The pars intermedia is one of the three parts of the pituitary gland. It is a section of tissue sometimes called a middle or intermediate lobe, between the pars distalis, and the posterior pituitary. It is a small region that is largely without blood supply. The cells in the pars intermedia are large and pale. They surround follicles that contain a colloidal matrix.

The pars intermedia secretes α-melanocyte-stimulating hormone (α-MSH), and corticotropin-like intermediate peptide. It appears to be tonically inhibited by the hypothalamus.

In the human fetus, this area produces melanocyte stimulating hormone (MSH) which causes the release of melanin produced in melanocytes that can give a darker skin pigmentation. In the adult the pars intermedia is either very small or entirely absent.

In less developed vertebrates the pars intermedia is much larger, and structurally and functionally more well defined. In some animals including amphibians it mediates active camouflage, causing darkening of the skin when placed against a darker background.

== Anatomy ==

=== Microanatomy ===
It contains colloid-filled cysts and two types of cells - basophils and chromophobes. The cysts are the remainder of Rathke's pouch. As technically part of the anterior pituitary, it separates the posterior pituitary and pars distalis. It is composed of large, pale cells that encompass the aforementioned colloid-filled follicles.

== Physiology ==
The pars intermedia appears to be tonically inhibited by stimuli from the hypothalamus (either by dopaminergic innervation or by vascular mechanism) as experimental sectioning of the pars intermedia from the hypothalamus has been noted to result in hypertrophy of the pars intermedia in various animals.

=== Function ===
The pars intermedia is responsible for secreting α-melanocyte-stimulating hormone, and corticotropin-like intermediate peptide.
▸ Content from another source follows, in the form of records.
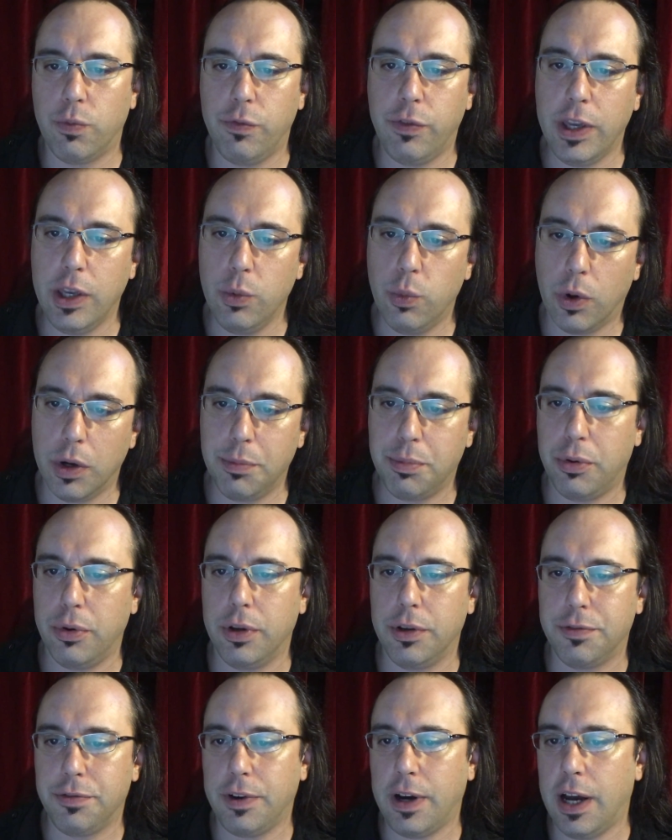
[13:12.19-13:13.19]

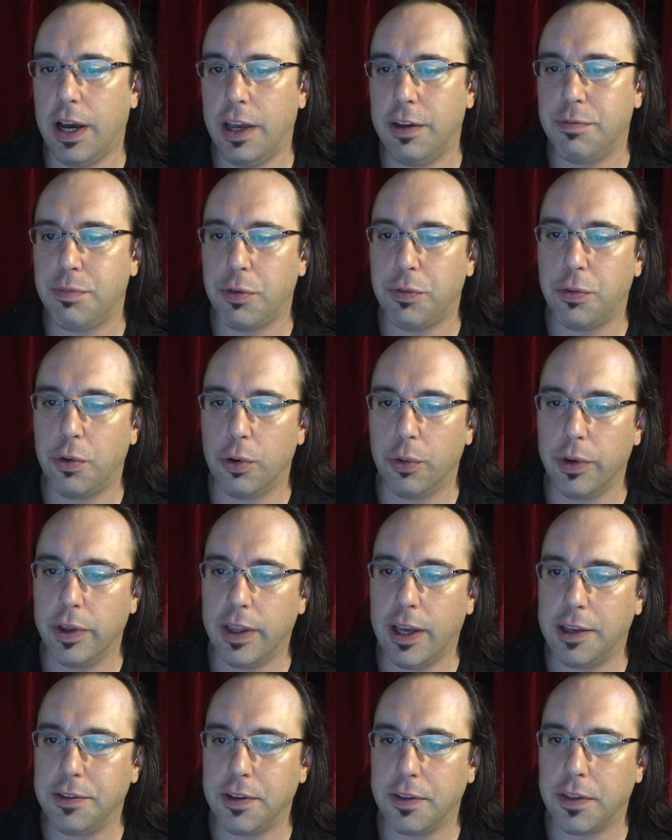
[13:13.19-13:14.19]
V1.5 before
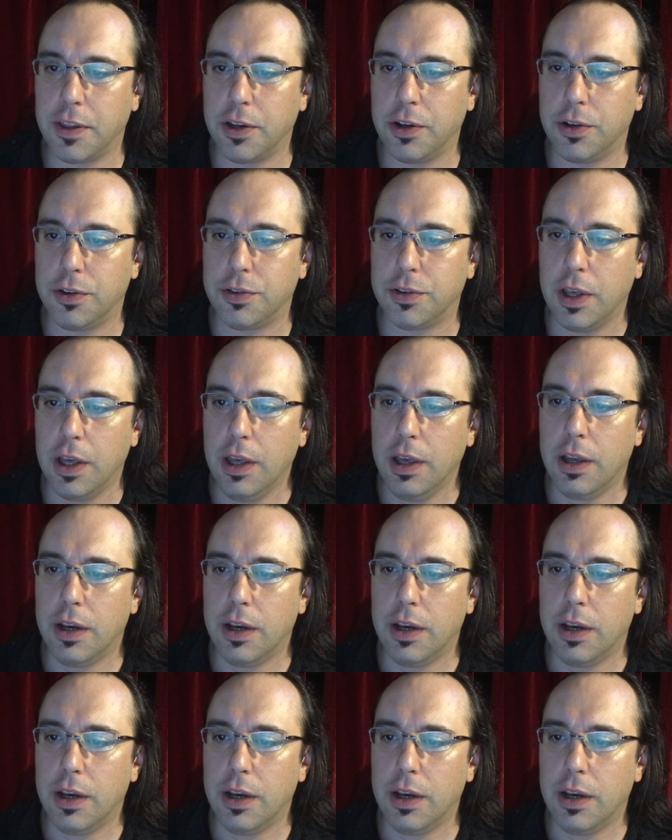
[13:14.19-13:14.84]
realizing there'sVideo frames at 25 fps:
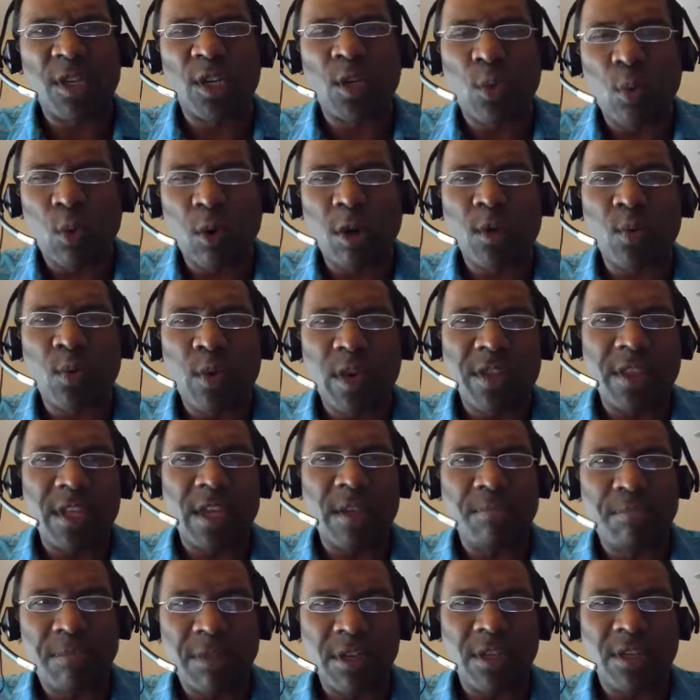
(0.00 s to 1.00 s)
to work with
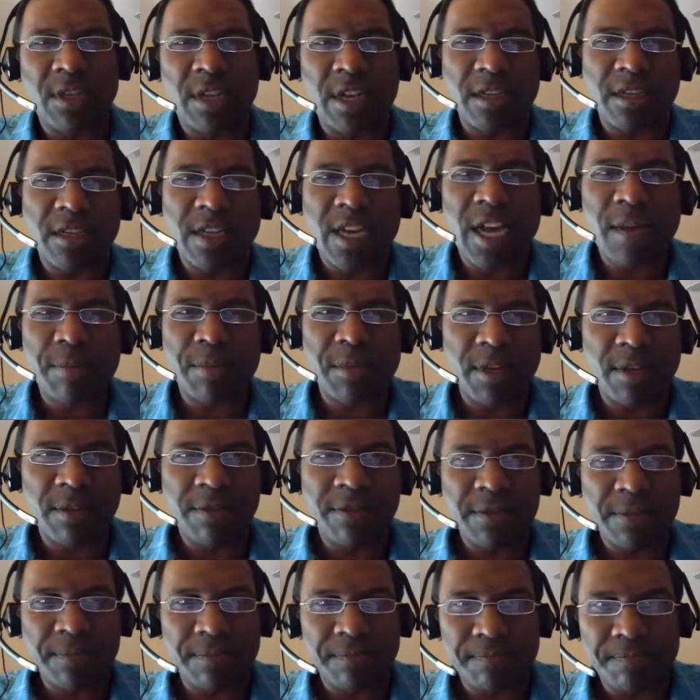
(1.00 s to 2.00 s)
and build on top of.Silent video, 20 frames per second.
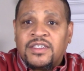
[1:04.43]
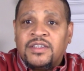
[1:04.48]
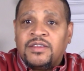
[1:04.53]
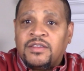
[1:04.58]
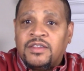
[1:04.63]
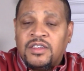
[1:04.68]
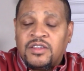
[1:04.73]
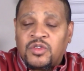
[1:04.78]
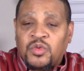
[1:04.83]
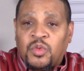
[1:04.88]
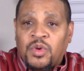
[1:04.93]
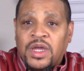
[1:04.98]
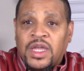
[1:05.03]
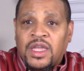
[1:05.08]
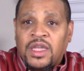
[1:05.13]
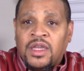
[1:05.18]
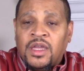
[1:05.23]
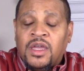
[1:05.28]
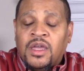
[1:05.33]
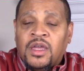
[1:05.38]
it this
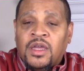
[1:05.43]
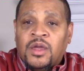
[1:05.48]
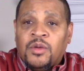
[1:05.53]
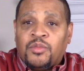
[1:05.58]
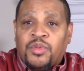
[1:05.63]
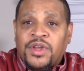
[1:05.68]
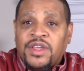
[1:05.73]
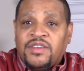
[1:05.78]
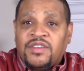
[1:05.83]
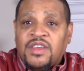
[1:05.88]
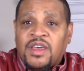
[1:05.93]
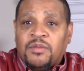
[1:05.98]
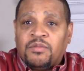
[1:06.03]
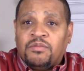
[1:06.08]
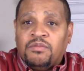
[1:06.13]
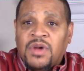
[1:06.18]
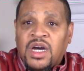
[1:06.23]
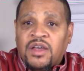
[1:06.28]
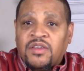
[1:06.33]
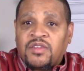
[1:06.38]
way. Precept
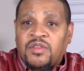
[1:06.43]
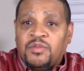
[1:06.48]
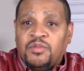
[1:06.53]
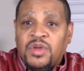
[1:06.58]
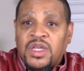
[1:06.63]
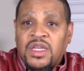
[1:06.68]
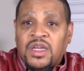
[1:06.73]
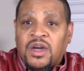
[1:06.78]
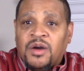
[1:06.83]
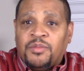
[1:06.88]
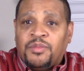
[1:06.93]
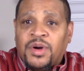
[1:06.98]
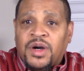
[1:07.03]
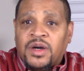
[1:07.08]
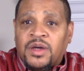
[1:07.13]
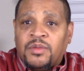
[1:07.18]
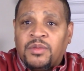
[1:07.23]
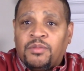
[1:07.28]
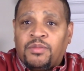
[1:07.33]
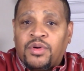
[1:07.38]
must be
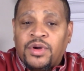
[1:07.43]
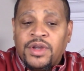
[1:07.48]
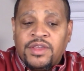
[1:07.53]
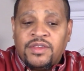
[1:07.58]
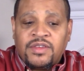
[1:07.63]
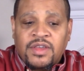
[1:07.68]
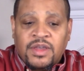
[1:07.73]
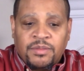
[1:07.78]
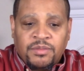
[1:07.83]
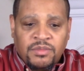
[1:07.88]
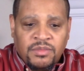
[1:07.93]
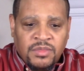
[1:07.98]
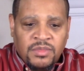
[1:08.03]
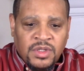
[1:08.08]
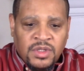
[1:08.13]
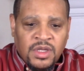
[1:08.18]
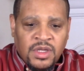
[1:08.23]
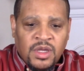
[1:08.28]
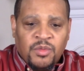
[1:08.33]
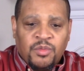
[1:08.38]
upon precept.
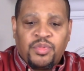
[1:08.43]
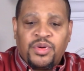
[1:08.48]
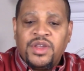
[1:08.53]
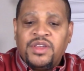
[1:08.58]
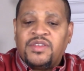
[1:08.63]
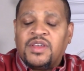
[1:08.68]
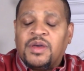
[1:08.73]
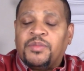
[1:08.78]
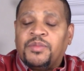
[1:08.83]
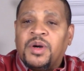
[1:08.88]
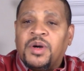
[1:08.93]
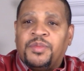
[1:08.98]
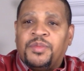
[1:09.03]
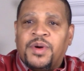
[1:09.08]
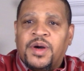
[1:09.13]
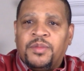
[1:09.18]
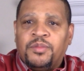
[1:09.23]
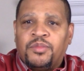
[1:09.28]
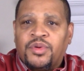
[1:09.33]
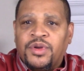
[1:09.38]
Precept
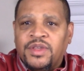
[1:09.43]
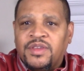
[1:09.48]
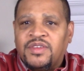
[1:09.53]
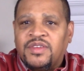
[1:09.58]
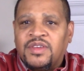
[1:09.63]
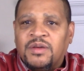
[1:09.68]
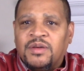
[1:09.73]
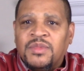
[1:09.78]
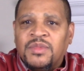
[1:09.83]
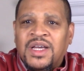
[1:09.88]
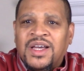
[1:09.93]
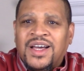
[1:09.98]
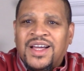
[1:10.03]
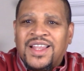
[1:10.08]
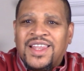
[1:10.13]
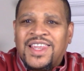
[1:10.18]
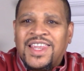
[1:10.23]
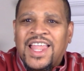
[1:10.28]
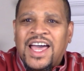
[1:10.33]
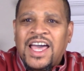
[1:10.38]
upon precept.
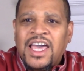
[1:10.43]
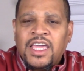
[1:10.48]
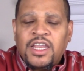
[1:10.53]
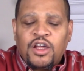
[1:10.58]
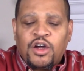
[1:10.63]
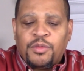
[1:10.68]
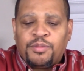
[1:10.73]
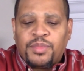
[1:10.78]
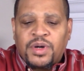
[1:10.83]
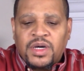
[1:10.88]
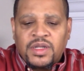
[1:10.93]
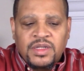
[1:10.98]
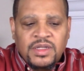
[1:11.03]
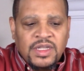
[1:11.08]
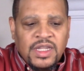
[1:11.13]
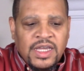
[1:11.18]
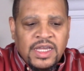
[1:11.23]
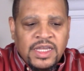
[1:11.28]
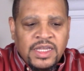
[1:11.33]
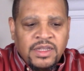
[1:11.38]
Line upon
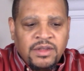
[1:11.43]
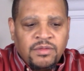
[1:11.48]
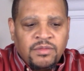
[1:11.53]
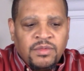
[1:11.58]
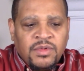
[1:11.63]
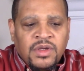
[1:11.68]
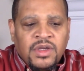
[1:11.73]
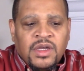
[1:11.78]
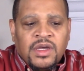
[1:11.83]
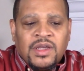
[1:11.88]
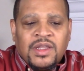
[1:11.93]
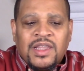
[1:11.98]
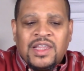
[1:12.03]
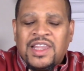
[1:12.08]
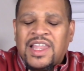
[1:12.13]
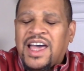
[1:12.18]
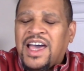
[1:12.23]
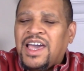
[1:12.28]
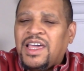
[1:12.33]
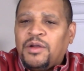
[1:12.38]
line.
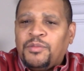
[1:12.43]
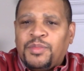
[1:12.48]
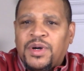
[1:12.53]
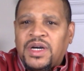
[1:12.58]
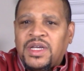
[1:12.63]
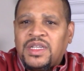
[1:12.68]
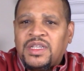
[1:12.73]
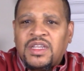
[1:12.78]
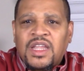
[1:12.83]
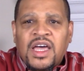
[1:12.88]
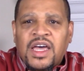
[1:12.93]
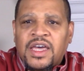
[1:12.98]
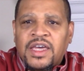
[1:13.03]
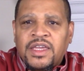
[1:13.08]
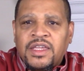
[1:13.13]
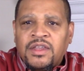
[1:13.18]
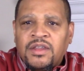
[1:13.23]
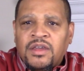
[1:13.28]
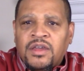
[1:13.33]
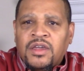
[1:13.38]
Line upon
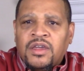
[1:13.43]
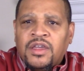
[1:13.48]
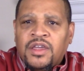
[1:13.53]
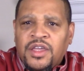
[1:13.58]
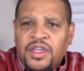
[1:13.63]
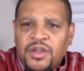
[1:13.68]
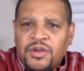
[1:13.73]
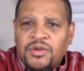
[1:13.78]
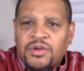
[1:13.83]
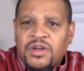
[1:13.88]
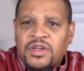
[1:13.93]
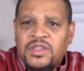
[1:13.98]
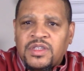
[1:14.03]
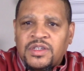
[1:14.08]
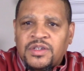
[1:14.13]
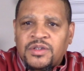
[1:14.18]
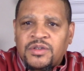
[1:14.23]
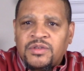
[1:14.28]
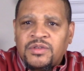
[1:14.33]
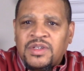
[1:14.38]
line. Here a
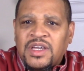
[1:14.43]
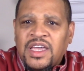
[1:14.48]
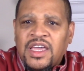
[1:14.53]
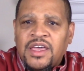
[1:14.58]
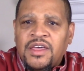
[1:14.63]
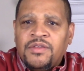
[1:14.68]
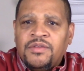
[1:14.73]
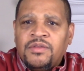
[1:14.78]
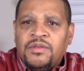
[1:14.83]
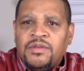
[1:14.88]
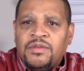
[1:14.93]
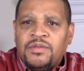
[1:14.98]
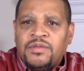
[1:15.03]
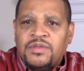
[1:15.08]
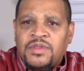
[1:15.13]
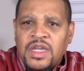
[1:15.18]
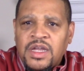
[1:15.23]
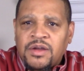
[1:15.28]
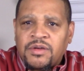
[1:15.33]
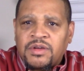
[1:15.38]
little and
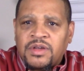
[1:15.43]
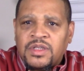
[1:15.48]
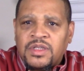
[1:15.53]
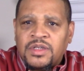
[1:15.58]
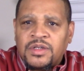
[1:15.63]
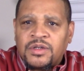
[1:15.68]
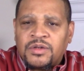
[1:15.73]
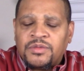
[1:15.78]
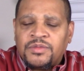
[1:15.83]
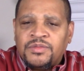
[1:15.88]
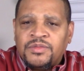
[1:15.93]
there a little.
It is prominent only during the fetal stage and is otherwise negligible. The characteristic pattern of skin hyperpigmentation seen during pregnancy may be a result of increased circulating maternal a-MSH (which may have originated from either the maternal or fetal pars intermedia), but a-MSH secretion does not seem to be involved in skin tanning in response to light exposure.

== Other animals ==
In lower vertebrates (fish, amphibians), MSH from the pars intermedia is responsible for darkening of the skin, often in response to changes in background color. This color change is due to MSH stimulating the dispersion of melanin pigment in the animal's skin melanocyte chromatophores. Some animals will thus increase a-MSH secretion when placed against a dark background as a means of active camouflage.